We are soon treated to an uncomfortable family dinner with the sinister Lord Magnus, his horrible -terrible-no good-very bad bratchild Jonas, and the unnamed Mrs. Baron Magnus who seems to be either a hint of coldly sinister or the medieval equivalent to a 1950s housewife self-medicated on Mothers Little Helpers.
I haven't quite got a handle on Mrs. The Barons character yet...
Up to this point we've been treated to a fairly straightforward, if tongue-in-cheek, fantasy fairy tale book. The first words printed on the page are, "Once upon a time" for cryin' out loud.
But then Grant's mushrooms must've kicked in.
There Klaus sits, minding his own business, communing with nature and jamming out on a flute like so much Jethro Tull, when out of the woods come floating some psychedelic forest spirits.
A quartet of little guys that resemble disembodied Grey Aliens.
The Ghostbusters may have referred to them as "full torso, free-floating apparitions", if memory serves . . .
In any case, these big headed forest spirit/aliens zap Klaus with some trippy mojo and the comic explodes into a surreal Technicolor sequence showing Klaus madly crafting toys in his own personal trip factory. Finding the fruits of his labor in the morning, Klaus wonders, "What am I supposed to do now?"
I'm not sure, but I bet it involves Klaus bounding from rooftop to rooftop like so much Christmas Batman delivering contraband toys to the children of Grimsvig.
Did I mention the comic takes place during the Yuletide season...?
So this book is very much like that old stop-motion Christmas special where Santa Claus was a kickass freedom fighter in his younger days. "Santa Claus is Coming to Town" was the special if memory serves, but in any case Mr. Morrison is giving the program a healthy nod here.
These are the Grant Morrison stories that really work in my opinion. Flex Mentallo, We3, Happy! and the like really capture the authors eclectic style without getting too pretentious (Doom Patrol, Invisibles, lookin' at you...) so this'll be a book I stick with, if nothing else to see if Lord Magnus learns the true meaning of Christmas or if Klaus dispenses some Yuletide justice on his ass with extreme prejudice.
Also, I really want to find out if the forest spirits just peripherally resemble Grey Aliens or if Santa Claus came about due to extraterrestrial mind control.
Because with Grant Morrison either theory is just as plausible as the other.
Between the superior script and great pencils, I'm recommending Klaus to everyone.
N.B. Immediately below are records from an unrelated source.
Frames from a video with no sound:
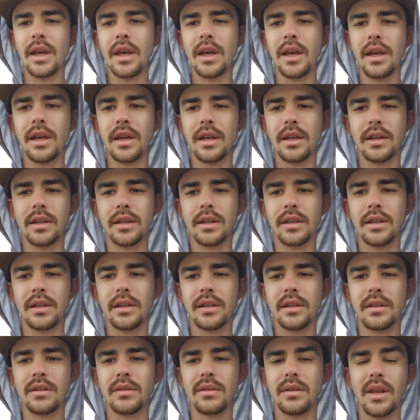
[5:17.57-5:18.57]

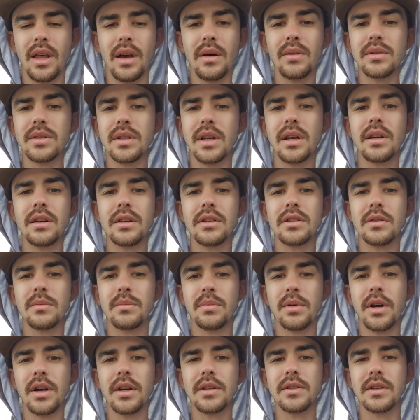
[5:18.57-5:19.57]
And that was kind of
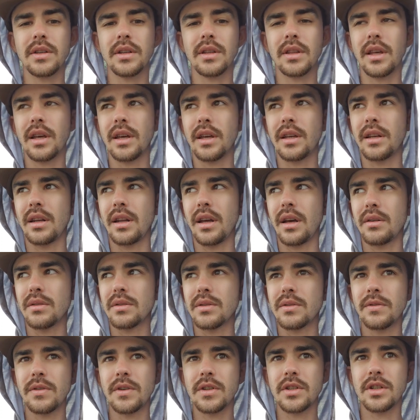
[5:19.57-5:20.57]
surprising that I
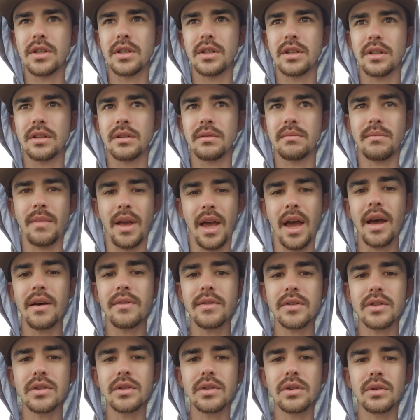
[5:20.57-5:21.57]
was fishing
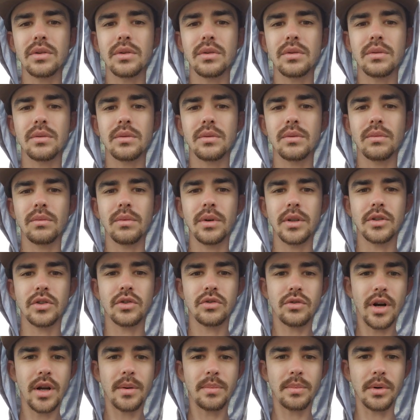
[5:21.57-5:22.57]
Havasu with
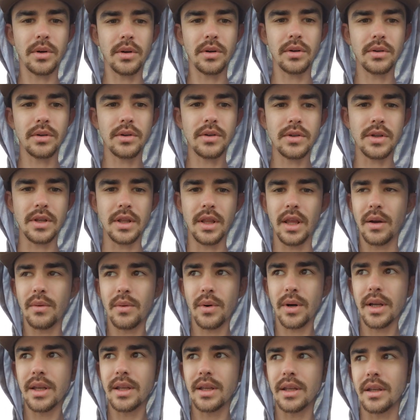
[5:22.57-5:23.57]
stripers and they
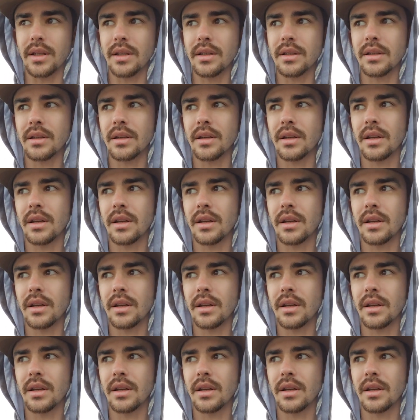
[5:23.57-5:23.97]
were in.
Mora's art alone is with the price of admission due to the amazing background work and nearly Terry Moore-caliber attention to detail and expression. The colors are phenomenal atop Mora's line work and although the snow fallen winter is the story's backdrop there's a superior use of blues and earth tones with occasional slashes of bright color. Fantastic work.
Klaus is a $3.99 floppy available from Boom! Studios at your local comic shop. Don't wait for the trade, folks. If you don't buy the singles, there may not be a trade.
Merry (early) Christmas!
Happy Hanukkah, Kwazy Kwanzaa, etc. etc. and so on and so forth.